Hide Forgot
Description of problem: start pacemaker/openais/corosync (service openais restart) killall -9 corosync % top 12657 root RT 0 81476 2112 1724 R 63.5 0.1 0:09.02 stonithd 12660 hacluste RT 0 83800 2032 1632 R 63.5 0.1 0:09.00 attrd 12658 hacluste RT 0 80956 4084 2204 R 63.1 0.1 0:08.96 cib 12662 hacluste RT 0 90080 2592 2124 R 62.8 0.1 0:08.95 crmd The remaining pacemaker daemons should handle the exit of the underlying support services gracefully with a retry backoff until the corosync daemon restarts, not spin on high. When corosync restarts the daemons should re-attach to the services. When stopping/starting 'openais' to start all pacemaker services (service openais stop' all the services (stonithd, attrd, cib, crmd) may need to be gracefully shutdown as well under this configuration.

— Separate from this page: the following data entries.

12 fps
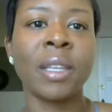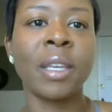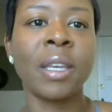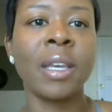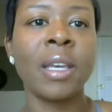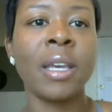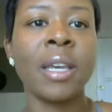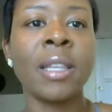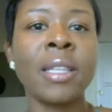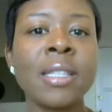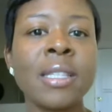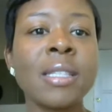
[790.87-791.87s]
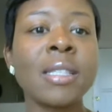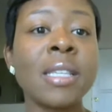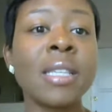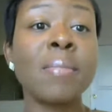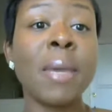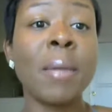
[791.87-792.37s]
And this may blow
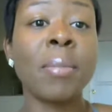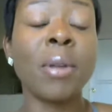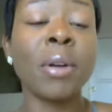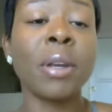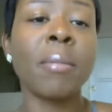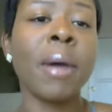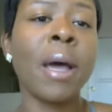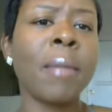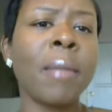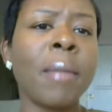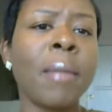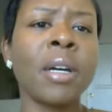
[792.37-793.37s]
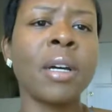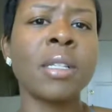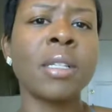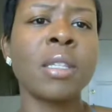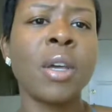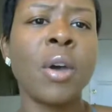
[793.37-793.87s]
your mind, because when
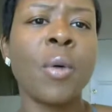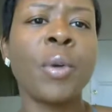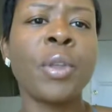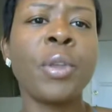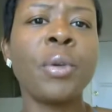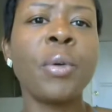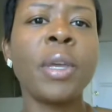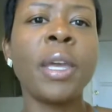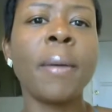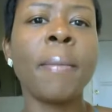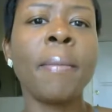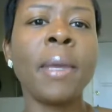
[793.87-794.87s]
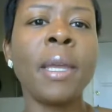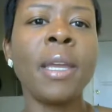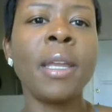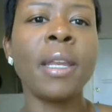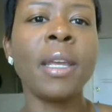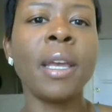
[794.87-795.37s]
you get meat
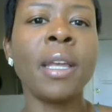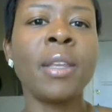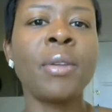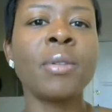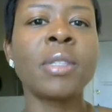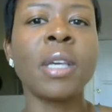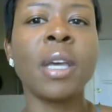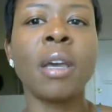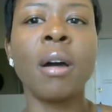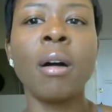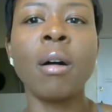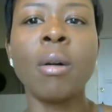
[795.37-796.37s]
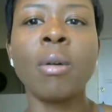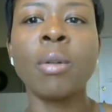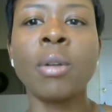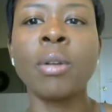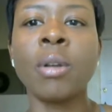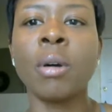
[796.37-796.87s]
and you say, oh, you know,
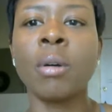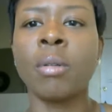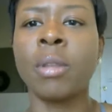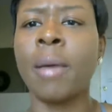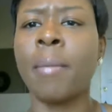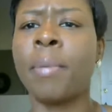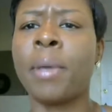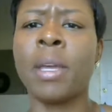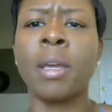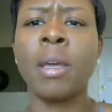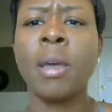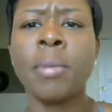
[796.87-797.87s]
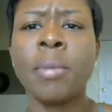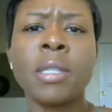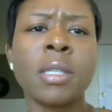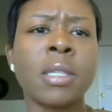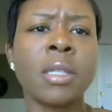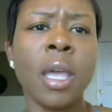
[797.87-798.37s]
that big piece of
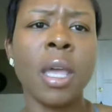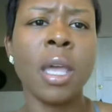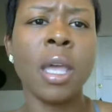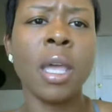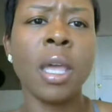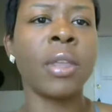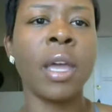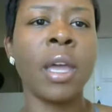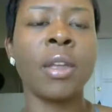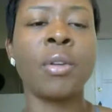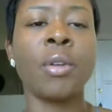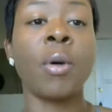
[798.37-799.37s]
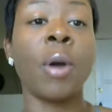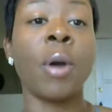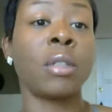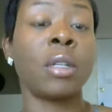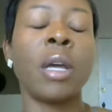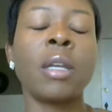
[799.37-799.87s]
steak, or that, you know, I
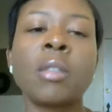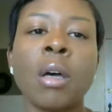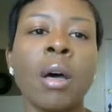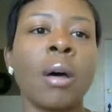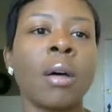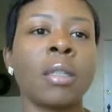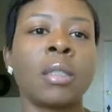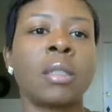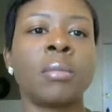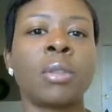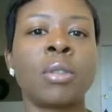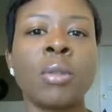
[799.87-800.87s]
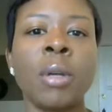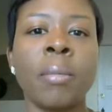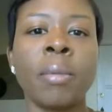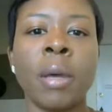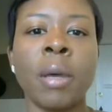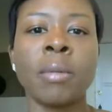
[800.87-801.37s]
saw some shrimp that
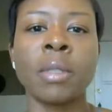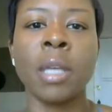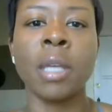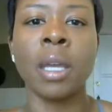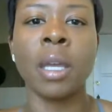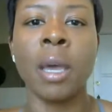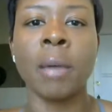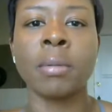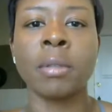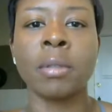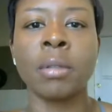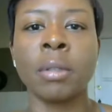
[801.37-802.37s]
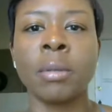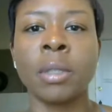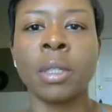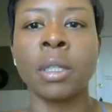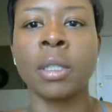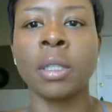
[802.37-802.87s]
was like absolutely
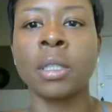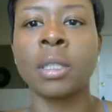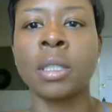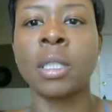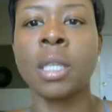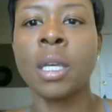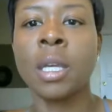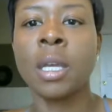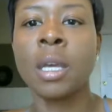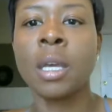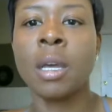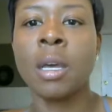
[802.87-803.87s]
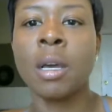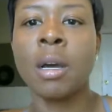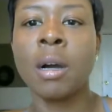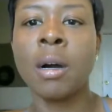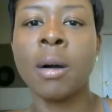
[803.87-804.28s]
ridiculous. AndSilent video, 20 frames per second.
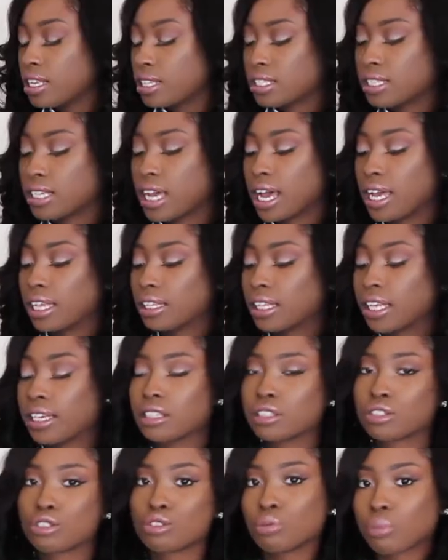it's not
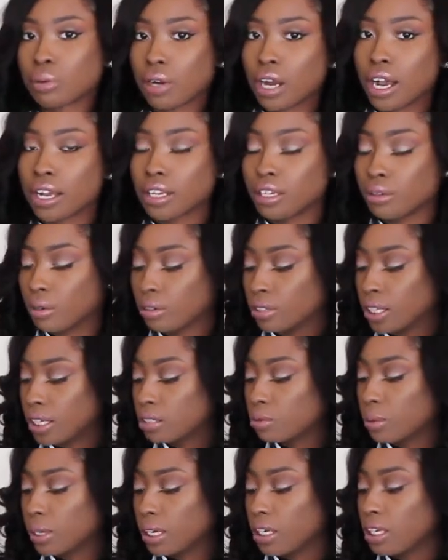like super hot, you won't like
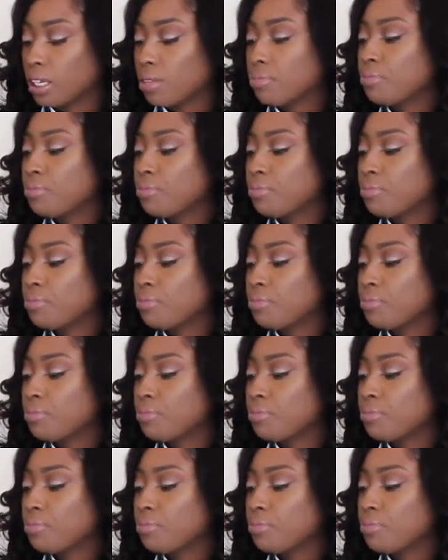sweat in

Version-Release number of selected component (if applicable): How reproducible: repeatable Steps to Reproduce: 1. service openais start 2. killall -9 corosync Actual results: cpu pegged at 100% Expected results: services do retry/backoff for some time waiting for restart of corosync then gracefully shut down. Additional info:
see related bug 706289 which provokes this problem with the use of an available test suite program. Is there a way to cleanup the orphaned components under this setup (service xxx restart)? see bug 706297 for details.
Actually all components terminate if their connection to corosync is lost. Its not clear to me what the processes are doing during this time. Can you attach some logs please?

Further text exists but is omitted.